### TASK TO CARRY OUT
Reproduce the listing exactly, keeping every word as it is.
━━ DATA FOR PROCESSING ━━
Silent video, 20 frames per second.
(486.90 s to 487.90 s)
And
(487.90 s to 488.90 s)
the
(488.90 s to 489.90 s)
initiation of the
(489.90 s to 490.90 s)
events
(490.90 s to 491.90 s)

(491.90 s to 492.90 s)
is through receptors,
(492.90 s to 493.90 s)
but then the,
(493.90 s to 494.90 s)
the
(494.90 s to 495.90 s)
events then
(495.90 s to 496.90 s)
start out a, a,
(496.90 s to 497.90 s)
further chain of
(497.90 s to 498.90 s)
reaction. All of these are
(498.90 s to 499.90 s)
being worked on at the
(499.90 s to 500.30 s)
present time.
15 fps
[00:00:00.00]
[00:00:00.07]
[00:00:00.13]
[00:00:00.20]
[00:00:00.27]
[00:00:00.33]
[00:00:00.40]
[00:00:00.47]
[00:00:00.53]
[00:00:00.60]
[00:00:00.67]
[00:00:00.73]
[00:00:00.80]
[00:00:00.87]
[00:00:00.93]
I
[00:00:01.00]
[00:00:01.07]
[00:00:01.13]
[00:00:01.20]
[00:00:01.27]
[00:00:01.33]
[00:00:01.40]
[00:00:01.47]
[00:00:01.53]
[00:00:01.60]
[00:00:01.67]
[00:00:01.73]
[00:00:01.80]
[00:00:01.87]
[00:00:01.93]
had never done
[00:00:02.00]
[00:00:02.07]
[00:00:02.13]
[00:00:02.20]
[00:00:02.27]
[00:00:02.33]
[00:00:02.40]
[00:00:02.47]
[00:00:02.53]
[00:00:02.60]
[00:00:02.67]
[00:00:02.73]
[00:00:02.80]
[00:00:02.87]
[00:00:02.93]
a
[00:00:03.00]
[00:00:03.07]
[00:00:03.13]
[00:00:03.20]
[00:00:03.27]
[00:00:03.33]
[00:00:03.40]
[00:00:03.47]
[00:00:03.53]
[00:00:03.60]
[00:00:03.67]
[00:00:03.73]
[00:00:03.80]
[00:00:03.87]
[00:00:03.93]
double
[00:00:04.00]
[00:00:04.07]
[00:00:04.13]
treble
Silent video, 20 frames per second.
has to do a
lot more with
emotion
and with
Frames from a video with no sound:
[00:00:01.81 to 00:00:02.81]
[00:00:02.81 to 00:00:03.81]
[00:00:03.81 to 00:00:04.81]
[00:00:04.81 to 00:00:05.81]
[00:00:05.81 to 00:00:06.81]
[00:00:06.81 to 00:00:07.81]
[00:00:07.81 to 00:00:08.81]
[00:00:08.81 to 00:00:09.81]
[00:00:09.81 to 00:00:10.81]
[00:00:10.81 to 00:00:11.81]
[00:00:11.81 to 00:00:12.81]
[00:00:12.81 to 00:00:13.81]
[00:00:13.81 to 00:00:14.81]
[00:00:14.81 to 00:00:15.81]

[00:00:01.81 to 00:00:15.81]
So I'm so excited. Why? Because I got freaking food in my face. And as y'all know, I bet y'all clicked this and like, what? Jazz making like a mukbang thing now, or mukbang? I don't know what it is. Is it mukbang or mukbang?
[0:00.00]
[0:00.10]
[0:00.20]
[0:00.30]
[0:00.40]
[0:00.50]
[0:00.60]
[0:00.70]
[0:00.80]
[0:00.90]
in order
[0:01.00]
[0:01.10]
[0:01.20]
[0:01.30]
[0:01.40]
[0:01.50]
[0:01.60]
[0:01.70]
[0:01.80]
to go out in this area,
━━━
### EXERCISE ANSWER
Silent video, 20 frames per second.
(486.90 s to 487.90 s)
And
(487.90 s to 488.90 s)
the
(488.90 s to 489.90 s)
initiation of the
(489.90 s to 490.90 s)
events
(490.90 s to 491.90 s)

(491.90 s to 492.90 s)
is through receptors,
(492.90 s to 493.90 s)
but then the,
(493.90 s to 494.90 s)
the
(494.90 s to 495.90 s)
events then
(495.90 s to 496.90 s)
start out a, a,
(496.90 s to 497.90 s)
further chain of
(497.90 s to 498.90 s)
reaction. All of these are
(498.90 s to 499.90 s)
being worked on at the
(499.90 s to 500.30 s)
present time.
15 fps
[00:00:00.00]
[00:00:00.07]
[00:00:00.13]
[00:00:00.20]
[00:00:00.27]
[00:00:00.33]
[00:00:00.40]
[00:00:00.47]
[00:00:00.53]
[00:00:00.60]
[00:00:00.67]
[00:00:00.73]
[00:00:00.80]
[00:00:00.87]
[00:00:00.93]
I
[00:00:01.00]
[00:00:01.07]
[00:00:01.13]
[00:00:01.20]
[00:00:01.27]
[00:00:01.33]
[00:00:01.40]
[00:00:01.47]
[00:00:01.53]
[00:00:01.60]
[00:00:01.67]
[00:00:01.73]
[00:00:01.80]
[00:00:01.87]
[00:00:01.93]
had never done
[00:00:02.00]
[00:00:02.07]
[00:00:02.13]
[00:00:02.20]
[00:00:02.27]
[00:00:02.33]
[00:00:02.40]
[00:00:02.47]
[00:00:02.53]
[00:00:02.60]
[00:00:02.67]
[00:00:02.73]
[00:00:02.80]
[00:00:02.87]
[00:00:02.93]
a
[00:00:03.00]
[00:00:03.07]
[00:00:03.13]
[00:00:03.20]
[00:00:03.27]
[00:00:03.33]
[00:00:03.40]
[00:00:03.47]
[00:00:03.53]
[00:00:03.60]
[00:00:03.67]
[00:00:03.73]
[00:00:03.80]
[00:00:03.87]
[00:00:03.93]
double
[00:00:04.00]
[00:00:04.07]
[00:00:04.13]
treble
Silent video, 20 frames per second.
has to do a
lot more with
emotion
and with
Frames from a video with no sound:
[00:00:01.81 to 00:00:02.81]
[00:00:02.81 to 00:00:03.81]
[00:00:03.81 to 00:00:04.81]
[00:00:04.81 to 00:00:05.81]
[00:00:05.81 to 00:00:06.81]
[00:00:06.81 to 00:00:07.81]
[00:00:07.81 to 00:00:08.81]
[00:00:08.81 to 00:00:09.81]
[00:00:09.81 to 00:00:10.81]
[00:00:10.81 to 00:00:11.81]
[00:00:11.81 to 00:00:12.81]
[00:00:12.81 to 00:00:13.81]
[00:00:13.81 to 00:00:14.81]
[00:00:14.81 to 00:00:15.81]

[00:00:01.81 to 00:00:15.81]
So I'm so excited. Why? Because I got freaking food in my face. And as y'all know, I bet y'all clicked this and like, what? Jazz making like a mukbang thing now, or mukbang? I don't know what it is. Is it mukbang or mukbang?
[0:00.00]
[0:00.10]
[0:00.20]
[0:00.30]
[0:00.40]
[0:00.50]
[0:00.60]
[0:00.70]
[0:00.80]
[0:00.90]
in order
[0:01.00]
[0:01.10]
[0:01.20]
[0:01.30]
[0:01.40]
[0:01.50]
[0:01.60]
[0:01.70]
[0:01.80]
to go out in this area,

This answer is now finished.